Hi Peter, thanks for looking into this patch.
On Tue, 2025-11-25 at 09:06 -0600, Peter Bergner wrote:
> On 11/24/25 10:49 PM, Avinash Jayakar wrote:
> > As discussed, we need to relax the requirement on __vector_pair and
> > __vector_quad so that it is not tied up to MMA.
>
> I can believe enabling __vector_pair on pre-Power10 cpus would work,
> but I don't think you can do the same for __vector_quad, given its
> use as a proxy for the Power10 MMA accumulators.

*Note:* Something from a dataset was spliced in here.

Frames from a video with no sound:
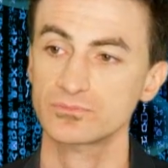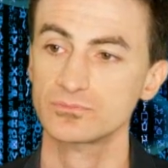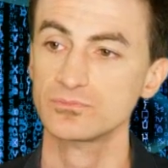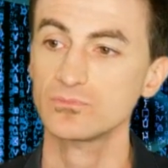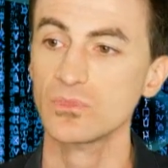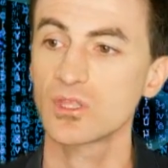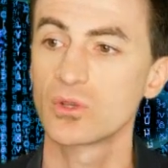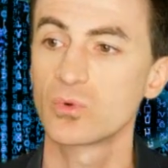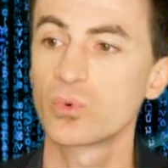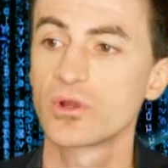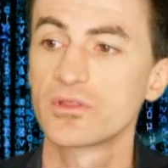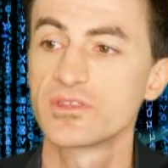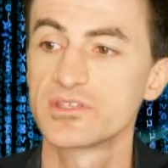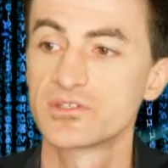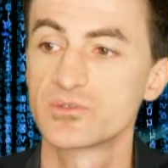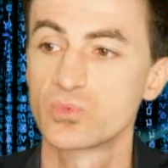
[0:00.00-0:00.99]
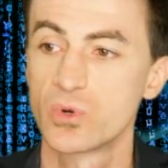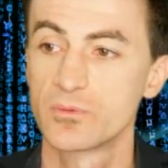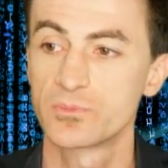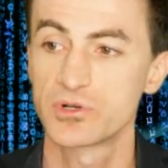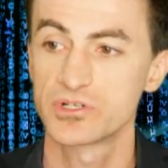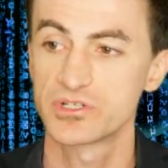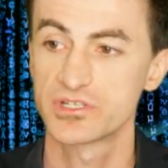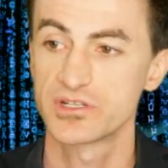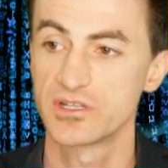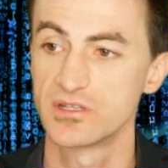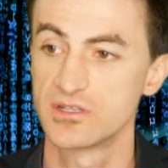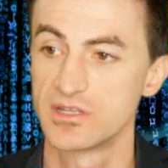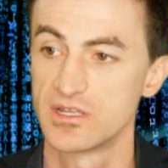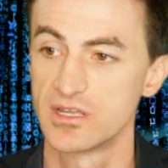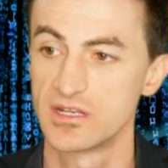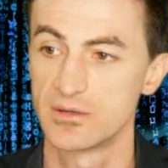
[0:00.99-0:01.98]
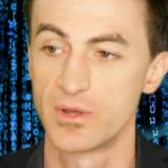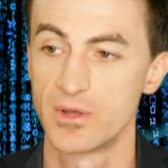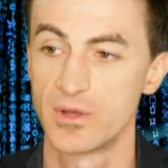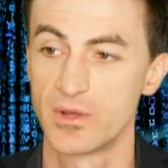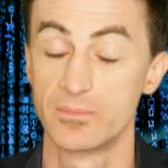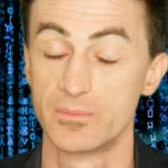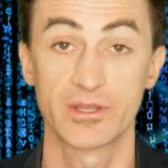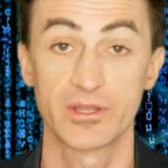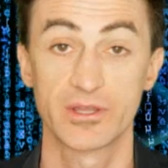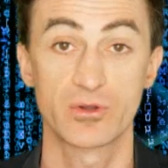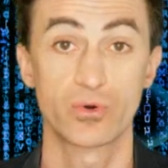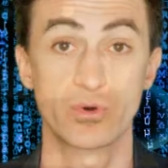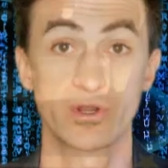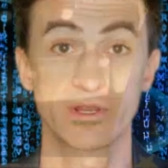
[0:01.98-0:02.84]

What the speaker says: where this one person in the Bitcoin and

If the MMA is not available, can we just map the __vector_quad to 4
contiguous vsx registers (just like __vector_pair), in which case we
would not need to prime/deprime.
> The rs6000 port
> has some nasty code that was hard to get right that automatically
> emits the MMA insns xxmtacc & xxmfacc to prime & deprime the
> accumulators on XOmode loads and stores. That would all have to
> be disabled on pre-Power10 cpus.
>
> Can you remind me what problem you are trying to solve?
>
So the issue is that the types __vector_pair and __vector_quad are
coupled with MMA, which introduces issues in adding potentially new
builtins that require a pair of vector registers, but perhaps they may
not have the MMA unit but may have the VSX unit (e.g., -mcpu=future -
mno-mma). Potential new insns may make use of the __vector_pair with
just the VSX unit enabled.
But I wanted to clarify one thing. In PR106736, you mention in Comment
#3, that __vector_quad and __vector_pair should only be used for MMA.
But can we not use it for other potential units?
Also following the chain of PRs linked to 106736, I see many ICE which
come from not implementing movoo/movxo for !TARGET_MMA. But I think the
best solution would be to implement movoo/movxo for all targets, since
they are opaque modes and do not require values to stay in particular
register. For example, for movoo if there is no mma/vsx we could fall
back to implementing it with 4 64 bit contiguous GPRs.
Sth like this,
(define_insn_and_split "*movoo"
[(set (match_operand:OO 0 "nonimmediate_operand" "=wa,ZwO,wa,r,Z,r")
(match_operand:OO 1 "input_operand" "ZwO,wa,wa,Z,r,r"))]
"(TARGET_P9_VECTOR || TARGET_POWER8)
&& (gpc_reg_operand (operands[0], OOmode)
|| gpc_reg_operand (operands[1], OOmode))"
"@
#
#
#
#
#
#"
"&& reload_completed"
[(const_int 0)]
{
rs6000_split_multireg_move (operands[0], operands[1]);
DONE;
}
the constraints "r,Z,r" allow movoo to fallback on GPRs and
rs6000_split_multireg_move would actually use DImode to split the
moves.
So we could get completely rid of all the ICEs and error message saying
"__vector_pair requires -mmma option".
And since these types are used mostly by the builtins, they will error
out if a feature is not enabled, but not ICE as seen in PR103343.
Please let me know your thoughts on this.
Thanks and regards,
Avinash Jayakar
> Peter
>
>
>
> bergner@cfarm120:~$ cat vec_quad.c
> void
> food (__vector_quad *dst, __vector_quad *src)
> {
> *dst = *src;
> }
> bergner@cfarm120:~$ gcc -O2 -mcpu=power10 -S vec_quad.c
> bergner@cfarm120:~$ cat vec_quad.s
> .file "vec_quad.c"
> .machine power10
> .abiversion 2
> .section ".text"
> .align 2
> .p2align 4,,15
> .globl food
> .type food, @function
> food:
> .LFB0:
> .cfi_startproc
> .localentry food,1
> lxvp 2,0(4)
> lxvp 0,32(4)
> xxmtacc 0
> xxmfacc 0
> stxvp 2,0(3)
> stxvp 0,32(3)
> blr
> .long 0
> .byte 0,0,0,0,0,0,0,0
> .cfi_endproc
> .LFE0:
> .size food,.-food
> .ident "GCC: (GNU) 11.5.0 20240719 (Red Hat 11.5.0-11)"
> .section .note.GNU-stack,"",@progbits